**WHAT TO DO:** A complete answer retypes each of the records below precisely and includes none of the pictures.

**RECORDS FOR PROCESSING:**
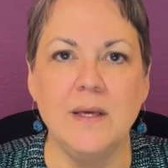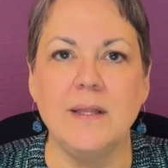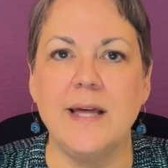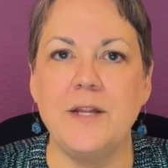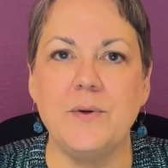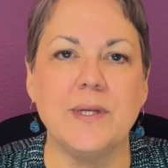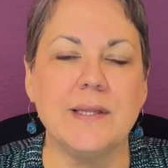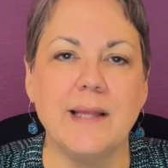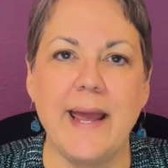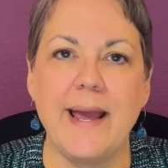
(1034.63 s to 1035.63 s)
Then you
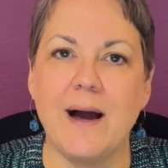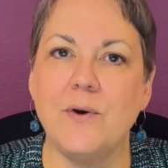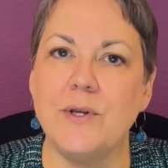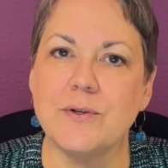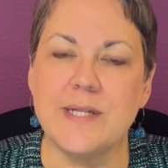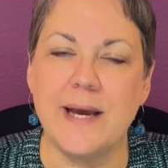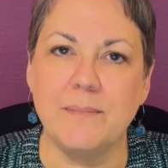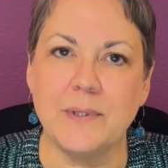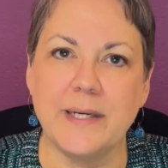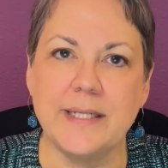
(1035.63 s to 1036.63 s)
can lay out your
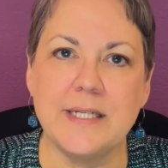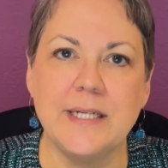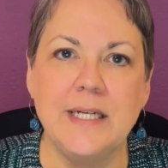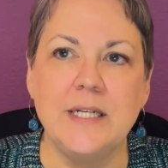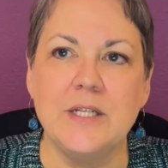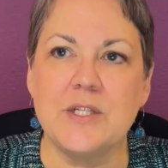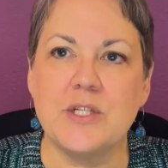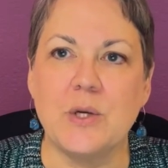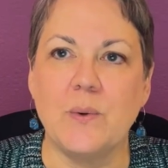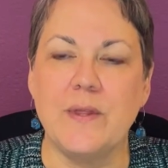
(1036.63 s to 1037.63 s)
template
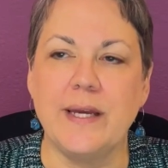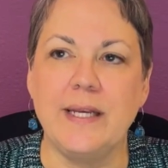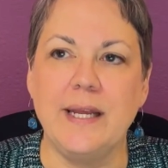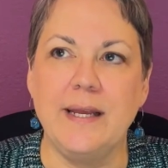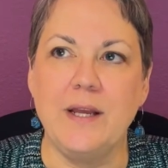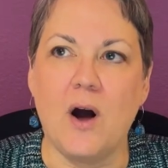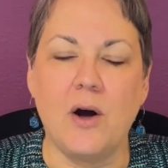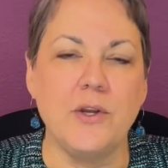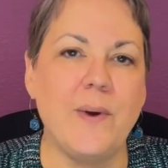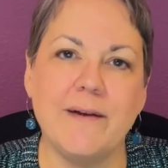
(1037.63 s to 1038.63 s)
so that
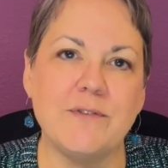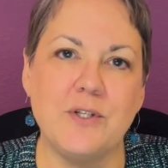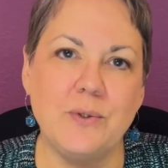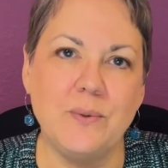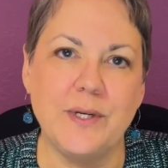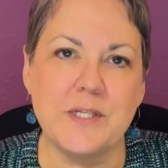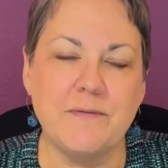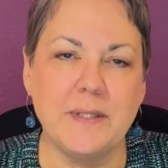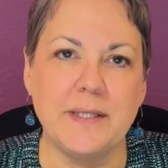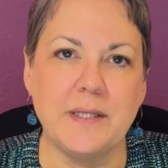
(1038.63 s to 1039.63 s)
all you have to do is
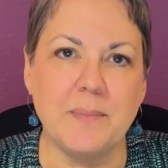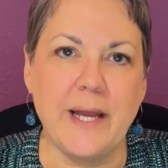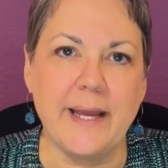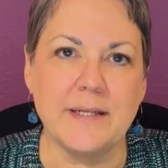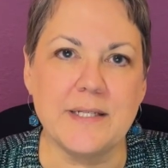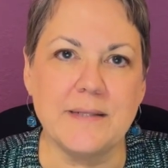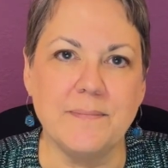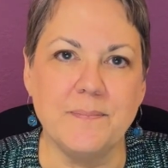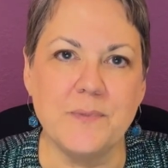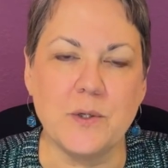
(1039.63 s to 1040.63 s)
fill in the blanks.
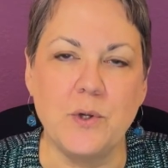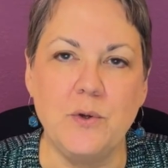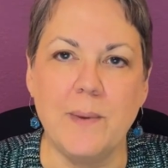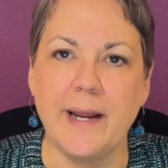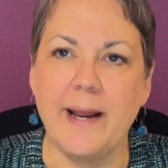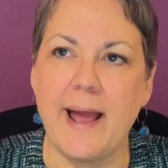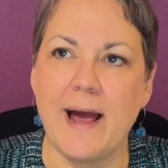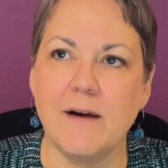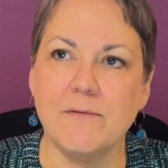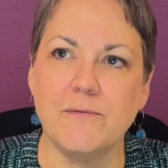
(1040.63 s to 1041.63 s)
So you might
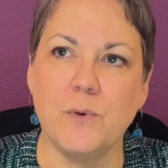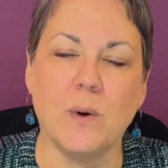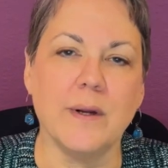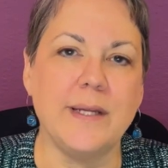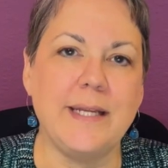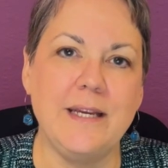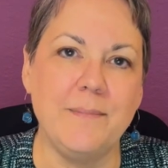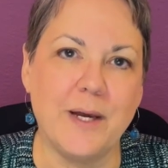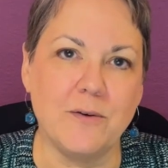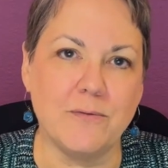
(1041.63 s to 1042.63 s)
have, for an
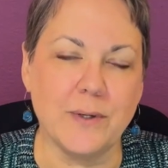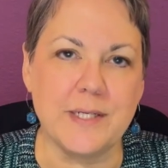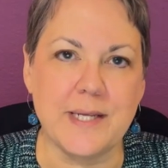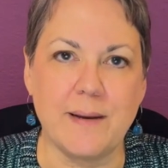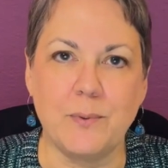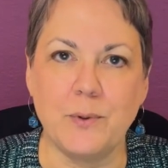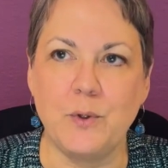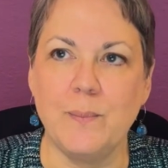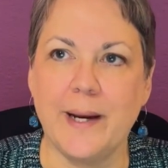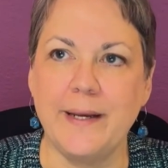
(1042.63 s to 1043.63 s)
email, for example,
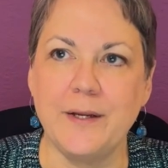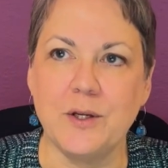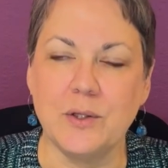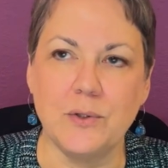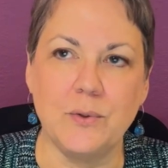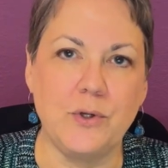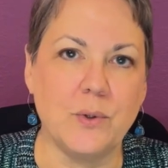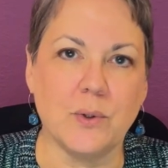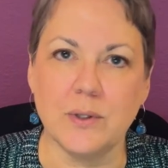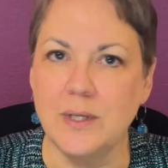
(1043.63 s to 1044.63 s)
you might include
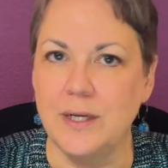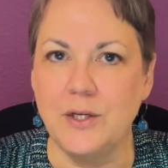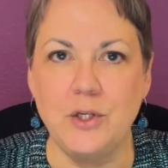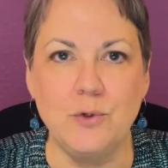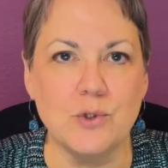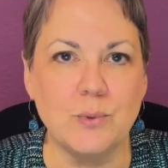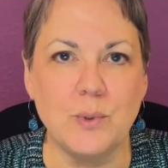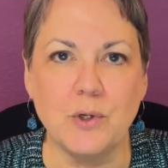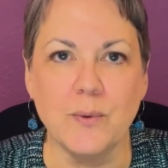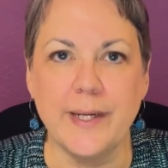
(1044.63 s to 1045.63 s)
your
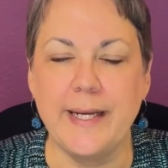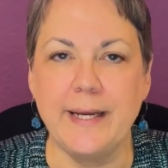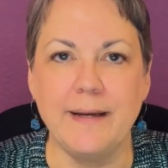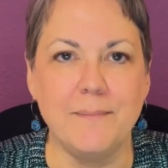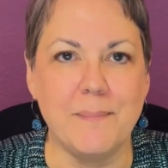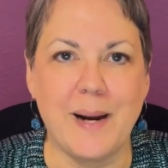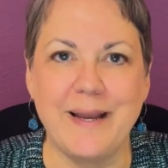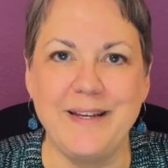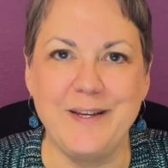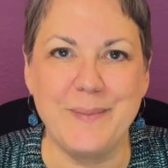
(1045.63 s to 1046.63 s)
usual greeting.
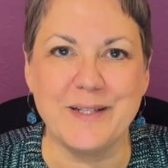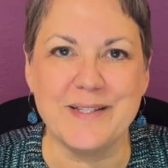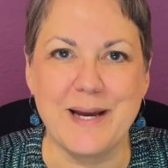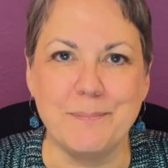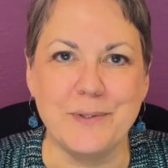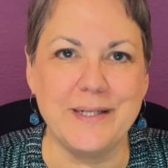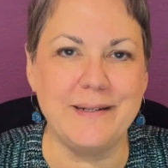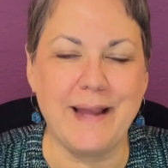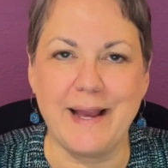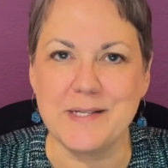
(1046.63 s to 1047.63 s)
My email
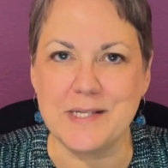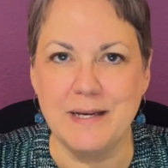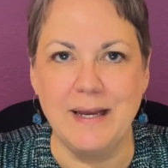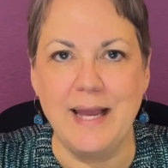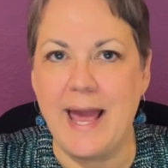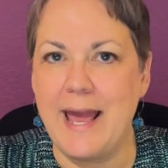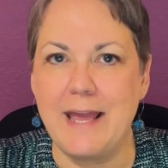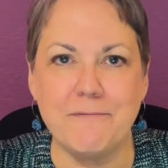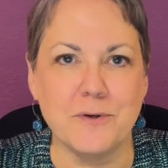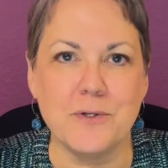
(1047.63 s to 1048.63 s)
template has,
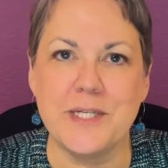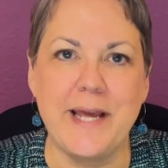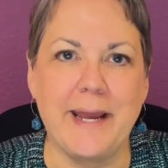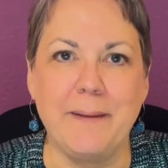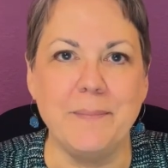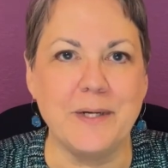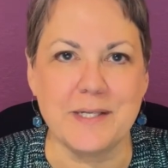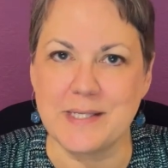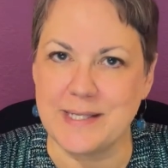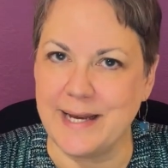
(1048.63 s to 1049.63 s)
hey, first name,
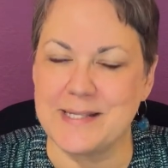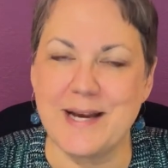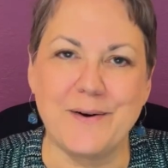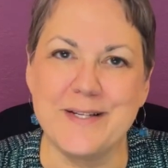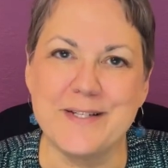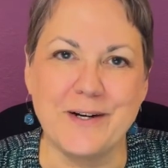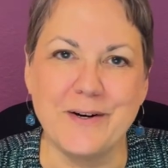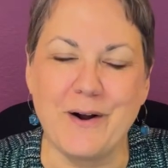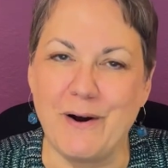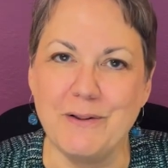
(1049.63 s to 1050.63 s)
because that's how I
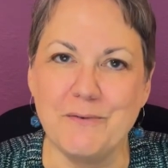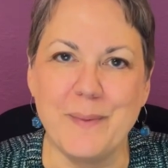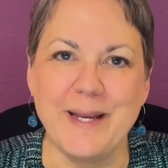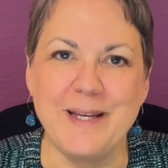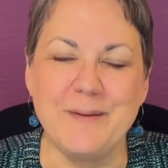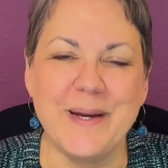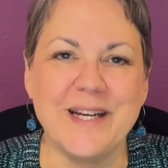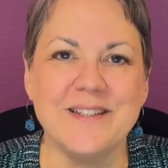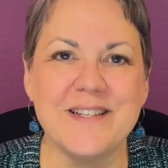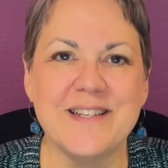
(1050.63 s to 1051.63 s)
start all of my
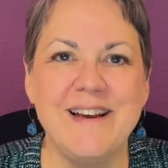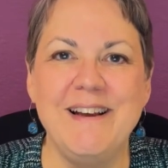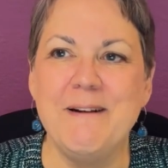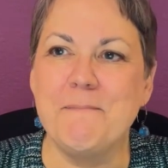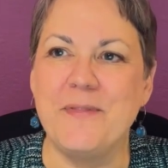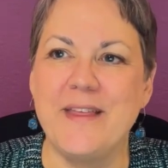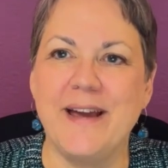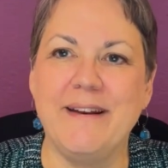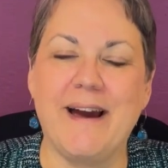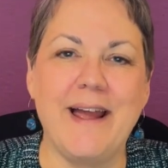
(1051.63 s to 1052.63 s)
emails.
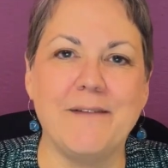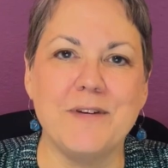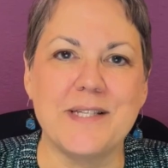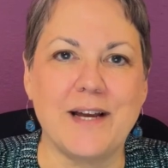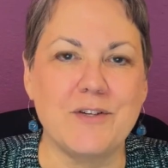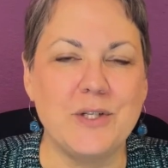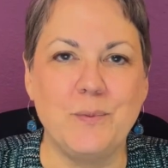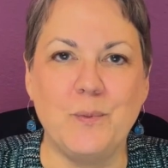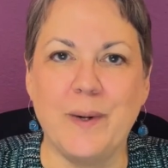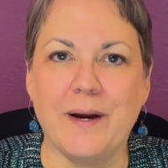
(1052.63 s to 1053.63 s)
Then I have a
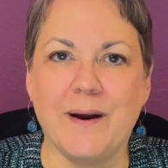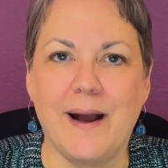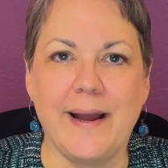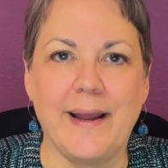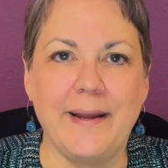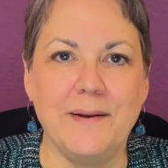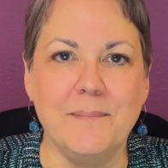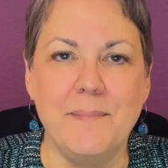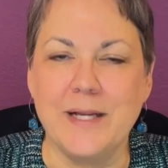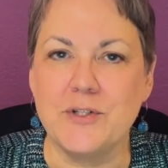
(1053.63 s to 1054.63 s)
section where I
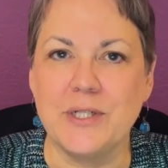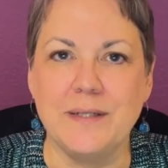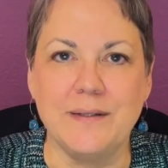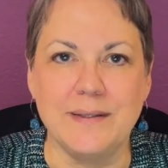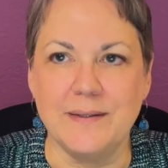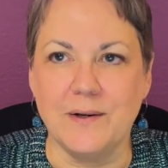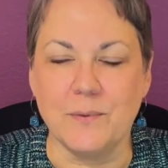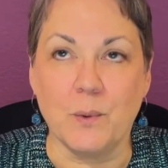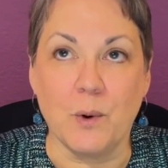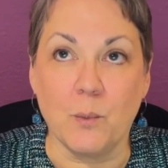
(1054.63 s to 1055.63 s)
mention
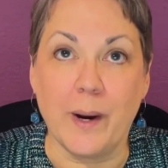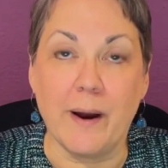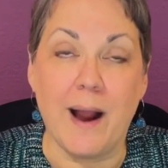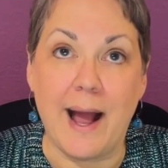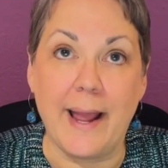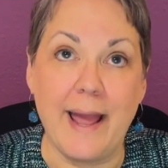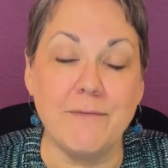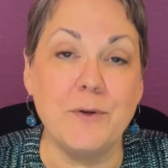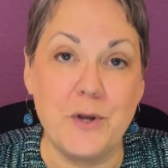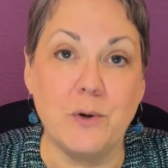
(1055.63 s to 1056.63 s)
or where I
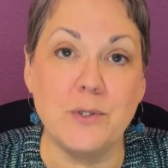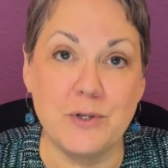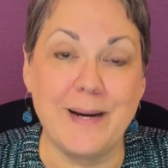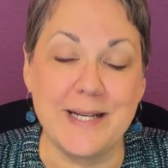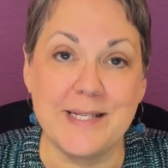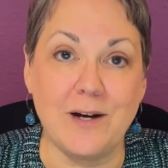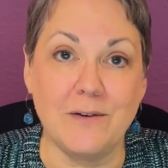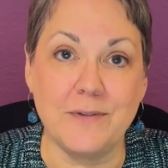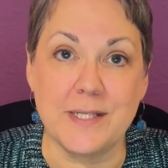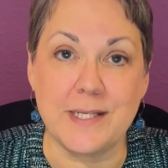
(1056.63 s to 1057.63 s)
have a note to
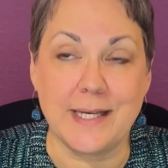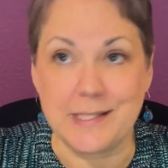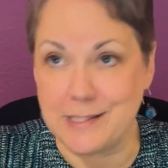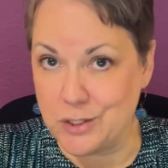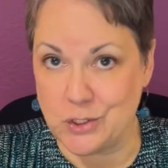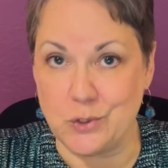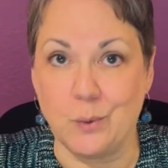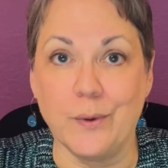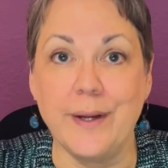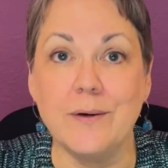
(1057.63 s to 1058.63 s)
myself that says the
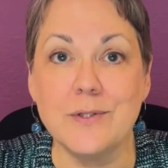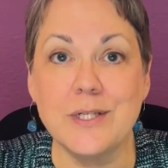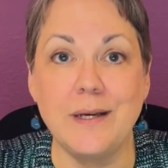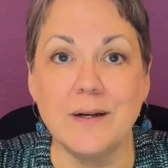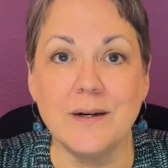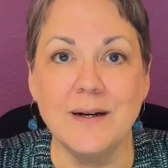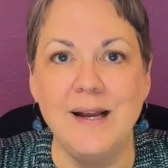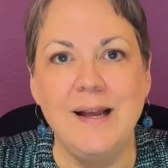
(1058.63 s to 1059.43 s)
story goes here,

**WRITTEN SOLUTION:**
(1034.63 s to 1035.63 s)
Then you
(1035.63 s to 1036.63 s)
can lay out your
(1036.63 s to 1037.63 s)
template
(1037.63 s to 1038.63 s)
so that
(1038.63 s to 1039.63 s)
all you have to do is
(1039.63 s to 1040.63 s)
fill in the blanks.
(1040.63 s to 1041.63 s)
So you might
(1041.63 s to 1042.63 s)
have, for an
(1042.63 s to 1043.63 s)
email, for example,
(1043.63 s to 1044.63 s)
you might include
(1044.63 s to 1045.63 s)
your
(1045.63 s to 1046.63 s)
usual greeting.
(1046.63 s to 1047.63 s)
My email
(1047.63 s to 1048.63 s)
template has,
(1048.63 s to 1049.63 s)
hey, first name,
(1049.63 s to 1050.63 s)
because that's how I
(1050.63 s to 1051.63 s)
start all of my
(1051.63 s to 1052.63 s)
emails.
(1052.63 s to 1053.63 s)
Then I have a
(1053.63 s to 1054.63 s)
section where I
(1054.63 s to 1055.63 s)
mention
(1055.63 s to 1056.63 s)
or where I
(1056.63 s to 1057.63 s)
have a note to
(1057.63 s to 1058.63 s)
myself that says the
(1058.63 s to 1059.43 s)
story goes here,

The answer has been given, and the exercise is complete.